A coup sûr ni ce que Jacob a fait ou dit à son père pour attirer sa bénédiction, ni ce que Joseph a dit à ses frères comme pour les induire en erreur, ni la folie simulée de David, ni les autres faits de ce genre ne doivent être regardés comme des mensonges, mais bien comme des paroles ou des actions prophétiques qu'il faut rapporter à quelques vérités proposées à l'intelligence; ce sont comme des voiles figuratifs sous lesquels on enveloppe celles-ci, pour exercer l'âme pieuse et ne pas diminuer leur prix, en les exposant à ses yeux immédiatement et sans nuages. Et quand nous tirons de leur mystérieuse obscurité des faits qui nous sont manifestés ailleurs clairement et ouvertement, la connaissance s'en renouvelle pour ainsi dire, en nous, et ce renouvellement a ses charmes. Si on les cache ainsi, ce n'est point pour en priver les fidèles, mais pour en augmenter le prix à leurs yeux, afin qu'en les dérobant à demi à l'ardeur de leurs désirs, on rende plus vif le plaisir de les trouver. Cependant on les appelle vérités et non mensonges : car ce sont des choses vraies, et non des choses fausses, qui sont exprimées ainsi en parole ou en action; on leur donne même le nom des choses qu'elles figurent. Or on ne les regarde comme des mensonges, que parce qu'on ne les considère pas par rapport aux vérités qu'elles signifient; mais qu'on s'attache aux mots mêmes, qui sont réellement faux.

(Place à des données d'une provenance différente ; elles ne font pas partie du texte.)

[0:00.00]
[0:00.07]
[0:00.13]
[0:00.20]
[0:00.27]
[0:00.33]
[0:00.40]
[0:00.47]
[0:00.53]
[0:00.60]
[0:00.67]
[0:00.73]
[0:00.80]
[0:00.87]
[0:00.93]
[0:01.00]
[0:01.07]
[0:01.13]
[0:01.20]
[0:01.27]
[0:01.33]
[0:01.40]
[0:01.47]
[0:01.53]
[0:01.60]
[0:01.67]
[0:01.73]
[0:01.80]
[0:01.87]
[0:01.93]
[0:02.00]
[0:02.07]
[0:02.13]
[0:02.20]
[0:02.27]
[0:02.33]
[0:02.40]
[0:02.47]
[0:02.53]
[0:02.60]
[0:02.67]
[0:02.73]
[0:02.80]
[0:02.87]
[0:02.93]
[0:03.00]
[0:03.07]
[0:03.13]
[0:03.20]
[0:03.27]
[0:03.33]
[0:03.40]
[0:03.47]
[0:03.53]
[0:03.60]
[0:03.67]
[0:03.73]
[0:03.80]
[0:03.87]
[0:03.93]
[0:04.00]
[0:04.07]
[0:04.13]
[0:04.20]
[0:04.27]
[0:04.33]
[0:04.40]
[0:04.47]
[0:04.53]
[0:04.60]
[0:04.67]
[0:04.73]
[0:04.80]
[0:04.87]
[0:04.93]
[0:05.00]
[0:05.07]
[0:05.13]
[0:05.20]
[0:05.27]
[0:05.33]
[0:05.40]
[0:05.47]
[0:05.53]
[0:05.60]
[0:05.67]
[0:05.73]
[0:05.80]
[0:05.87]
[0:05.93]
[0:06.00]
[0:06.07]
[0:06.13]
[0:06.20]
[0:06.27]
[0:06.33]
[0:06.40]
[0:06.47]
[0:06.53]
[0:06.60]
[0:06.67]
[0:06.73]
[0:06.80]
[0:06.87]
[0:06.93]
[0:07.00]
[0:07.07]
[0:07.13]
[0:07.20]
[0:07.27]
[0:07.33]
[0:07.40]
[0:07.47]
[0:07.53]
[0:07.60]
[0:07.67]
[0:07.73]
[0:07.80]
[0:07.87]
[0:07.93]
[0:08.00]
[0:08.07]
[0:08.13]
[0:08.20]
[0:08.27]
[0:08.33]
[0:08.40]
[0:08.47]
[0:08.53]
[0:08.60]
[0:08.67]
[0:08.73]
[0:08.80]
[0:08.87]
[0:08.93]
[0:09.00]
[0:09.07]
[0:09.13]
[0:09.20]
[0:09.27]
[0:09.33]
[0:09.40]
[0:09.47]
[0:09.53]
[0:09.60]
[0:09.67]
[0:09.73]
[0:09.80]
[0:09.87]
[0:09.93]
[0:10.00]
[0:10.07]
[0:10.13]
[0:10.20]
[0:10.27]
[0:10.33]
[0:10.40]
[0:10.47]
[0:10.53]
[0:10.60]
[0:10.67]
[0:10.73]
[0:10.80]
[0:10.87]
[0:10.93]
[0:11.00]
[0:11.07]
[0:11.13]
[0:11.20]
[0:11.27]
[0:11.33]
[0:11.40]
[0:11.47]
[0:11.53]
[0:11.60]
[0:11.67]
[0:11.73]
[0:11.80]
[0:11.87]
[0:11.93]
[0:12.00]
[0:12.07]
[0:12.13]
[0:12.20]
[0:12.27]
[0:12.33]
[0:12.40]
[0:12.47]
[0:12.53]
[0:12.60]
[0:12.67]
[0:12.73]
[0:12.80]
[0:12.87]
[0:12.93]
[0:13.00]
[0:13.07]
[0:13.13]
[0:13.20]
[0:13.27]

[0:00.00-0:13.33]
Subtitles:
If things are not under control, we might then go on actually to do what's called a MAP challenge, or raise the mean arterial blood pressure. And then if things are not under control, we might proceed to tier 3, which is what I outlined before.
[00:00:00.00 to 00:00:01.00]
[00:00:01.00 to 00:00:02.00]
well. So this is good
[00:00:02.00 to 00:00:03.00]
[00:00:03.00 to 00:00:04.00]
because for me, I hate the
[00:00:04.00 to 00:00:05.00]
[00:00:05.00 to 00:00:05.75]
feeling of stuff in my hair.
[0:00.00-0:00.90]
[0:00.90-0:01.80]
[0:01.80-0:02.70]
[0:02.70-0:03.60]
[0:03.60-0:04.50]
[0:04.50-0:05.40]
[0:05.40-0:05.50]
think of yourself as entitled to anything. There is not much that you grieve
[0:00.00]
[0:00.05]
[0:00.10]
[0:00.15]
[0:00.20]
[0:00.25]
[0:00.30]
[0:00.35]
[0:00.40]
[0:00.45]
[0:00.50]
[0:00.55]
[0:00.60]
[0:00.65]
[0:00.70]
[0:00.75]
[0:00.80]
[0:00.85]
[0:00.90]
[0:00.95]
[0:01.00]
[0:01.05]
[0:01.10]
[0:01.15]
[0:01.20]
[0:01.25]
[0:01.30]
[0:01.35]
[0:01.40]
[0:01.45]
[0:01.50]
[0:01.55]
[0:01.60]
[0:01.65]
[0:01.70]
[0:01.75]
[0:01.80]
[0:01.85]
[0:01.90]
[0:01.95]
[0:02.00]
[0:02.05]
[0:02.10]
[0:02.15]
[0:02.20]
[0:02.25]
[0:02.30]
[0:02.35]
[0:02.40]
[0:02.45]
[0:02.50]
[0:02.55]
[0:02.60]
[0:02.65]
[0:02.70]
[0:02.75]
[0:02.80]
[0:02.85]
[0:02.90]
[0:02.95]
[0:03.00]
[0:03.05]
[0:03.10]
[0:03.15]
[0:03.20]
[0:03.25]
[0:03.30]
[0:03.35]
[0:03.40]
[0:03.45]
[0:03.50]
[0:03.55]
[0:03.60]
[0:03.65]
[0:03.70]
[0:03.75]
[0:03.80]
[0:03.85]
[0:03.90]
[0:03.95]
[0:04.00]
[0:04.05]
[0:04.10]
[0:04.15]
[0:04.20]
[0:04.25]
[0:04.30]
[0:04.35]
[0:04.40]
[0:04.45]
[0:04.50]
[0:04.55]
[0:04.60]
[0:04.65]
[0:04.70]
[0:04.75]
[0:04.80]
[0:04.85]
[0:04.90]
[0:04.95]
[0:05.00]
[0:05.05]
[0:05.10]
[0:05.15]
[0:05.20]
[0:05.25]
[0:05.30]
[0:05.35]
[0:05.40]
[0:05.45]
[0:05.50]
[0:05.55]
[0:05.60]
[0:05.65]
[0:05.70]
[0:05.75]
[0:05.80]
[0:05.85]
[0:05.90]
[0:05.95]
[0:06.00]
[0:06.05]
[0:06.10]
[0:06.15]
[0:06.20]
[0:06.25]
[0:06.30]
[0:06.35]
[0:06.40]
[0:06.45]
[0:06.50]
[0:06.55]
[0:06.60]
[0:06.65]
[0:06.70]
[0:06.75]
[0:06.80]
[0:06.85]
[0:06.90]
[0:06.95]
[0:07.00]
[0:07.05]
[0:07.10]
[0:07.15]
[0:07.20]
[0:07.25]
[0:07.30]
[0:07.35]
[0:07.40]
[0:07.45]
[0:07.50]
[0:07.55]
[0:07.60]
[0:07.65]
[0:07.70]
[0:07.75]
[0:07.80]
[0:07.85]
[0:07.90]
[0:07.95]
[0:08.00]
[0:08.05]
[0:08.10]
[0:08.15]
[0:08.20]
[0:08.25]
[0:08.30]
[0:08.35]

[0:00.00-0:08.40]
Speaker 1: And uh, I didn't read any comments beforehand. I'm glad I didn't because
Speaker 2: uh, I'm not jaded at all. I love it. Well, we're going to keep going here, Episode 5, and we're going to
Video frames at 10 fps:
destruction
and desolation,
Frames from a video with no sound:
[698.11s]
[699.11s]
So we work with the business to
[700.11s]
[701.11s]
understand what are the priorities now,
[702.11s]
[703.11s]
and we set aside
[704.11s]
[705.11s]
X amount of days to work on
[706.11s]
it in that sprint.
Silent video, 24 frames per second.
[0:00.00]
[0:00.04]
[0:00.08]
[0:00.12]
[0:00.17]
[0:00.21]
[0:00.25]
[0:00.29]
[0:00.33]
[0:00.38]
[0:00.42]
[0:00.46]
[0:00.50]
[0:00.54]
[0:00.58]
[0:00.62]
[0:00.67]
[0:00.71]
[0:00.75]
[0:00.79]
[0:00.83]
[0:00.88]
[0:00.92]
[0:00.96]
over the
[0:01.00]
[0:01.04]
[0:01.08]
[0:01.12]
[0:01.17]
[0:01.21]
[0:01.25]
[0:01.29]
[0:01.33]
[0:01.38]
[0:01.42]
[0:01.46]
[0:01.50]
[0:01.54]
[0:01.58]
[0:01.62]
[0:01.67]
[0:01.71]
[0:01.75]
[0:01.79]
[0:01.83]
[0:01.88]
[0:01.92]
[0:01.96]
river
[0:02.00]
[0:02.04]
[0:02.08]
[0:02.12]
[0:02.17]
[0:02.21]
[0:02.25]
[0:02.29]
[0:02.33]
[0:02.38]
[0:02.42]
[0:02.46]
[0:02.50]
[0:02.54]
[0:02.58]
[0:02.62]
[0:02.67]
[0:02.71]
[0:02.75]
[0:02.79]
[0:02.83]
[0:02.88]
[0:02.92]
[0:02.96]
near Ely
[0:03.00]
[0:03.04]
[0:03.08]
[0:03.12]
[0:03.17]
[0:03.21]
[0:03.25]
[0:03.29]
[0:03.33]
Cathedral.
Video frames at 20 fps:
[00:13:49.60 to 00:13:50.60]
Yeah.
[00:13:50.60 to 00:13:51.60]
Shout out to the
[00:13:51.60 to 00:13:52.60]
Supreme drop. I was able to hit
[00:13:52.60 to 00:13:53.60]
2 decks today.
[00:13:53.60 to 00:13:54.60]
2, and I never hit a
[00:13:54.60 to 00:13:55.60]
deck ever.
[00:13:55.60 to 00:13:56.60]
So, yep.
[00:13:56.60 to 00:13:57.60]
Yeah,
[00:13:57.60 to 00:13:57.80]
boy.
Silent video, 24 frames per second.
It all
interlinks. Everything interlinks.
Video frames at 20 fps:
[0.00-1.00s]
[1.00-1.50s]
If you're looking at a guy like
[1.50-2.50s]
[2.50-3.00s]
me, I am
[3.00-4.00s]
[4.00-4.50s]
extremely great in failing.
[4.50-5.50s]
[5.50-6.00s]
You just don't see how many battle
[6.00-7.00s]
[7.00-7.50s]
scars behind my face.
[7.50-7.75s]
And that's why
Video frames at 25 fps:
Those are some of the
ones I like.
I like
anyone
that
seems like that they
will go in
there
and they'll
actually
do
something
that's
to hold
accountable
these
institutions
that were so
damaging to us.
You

Pour éclaircir tout cela par des exemples, examine un peu ce qu'a fait Jacob. Il est certain qu'il s'est couvert d'une peau de chevreau; au premier abord, nous taxerons cela de mensonge, car son intention était d'être pris pour ce qu'il n'était pas. Mais si nous faisons attention au fait figuré auquel le fait se rapportait réellement, nous trouverons que la peau de chevreau et celui qui s'en est revêtu représentaient celui qui a porté des péchés qui n'étaient pas les siens, des iniquités qui lui étaient étrangères. Une signification vraie ne peut donc en aucune façon être appelée mensonge. Or il en est des actions comme des paroles. Quand Isaac demanda à Jacob : « Qui es-tu, mon fils? » il répondit : « Je suis Esaü, votre premier-né ». A ne considérer que les deux jumeaux, c'était un mensonge ; mais si ces paroles et ces actions sont prises dans leur sens figuré, on retrouvera dans son corps, qui est l'Eglise, Celui qui a dit, par allusion à cet événement : « Quand vous verrez Abraham, Isaac, Jacob et tous les Prophètes dans le royaume de Dieu et vous chassés dehors. Et il en viendra de l'orient et de l'occident, et de l'aquilon et du midi, et ils auront place au festin dans le royaume de Dieu ; et il y aura des derniers qui seront des premiers, et des premiers qui seront des derniers ». C'est ainsi que le plus jeune a en quelque sorte enlevé la primogéniture et l'a transportée sur lui-même.
(Saint Augustin, Contre le mensonge, ch. 10. En relation avec la lecture de la Genèse en ce jour, cf. ma note de l’an dernier.)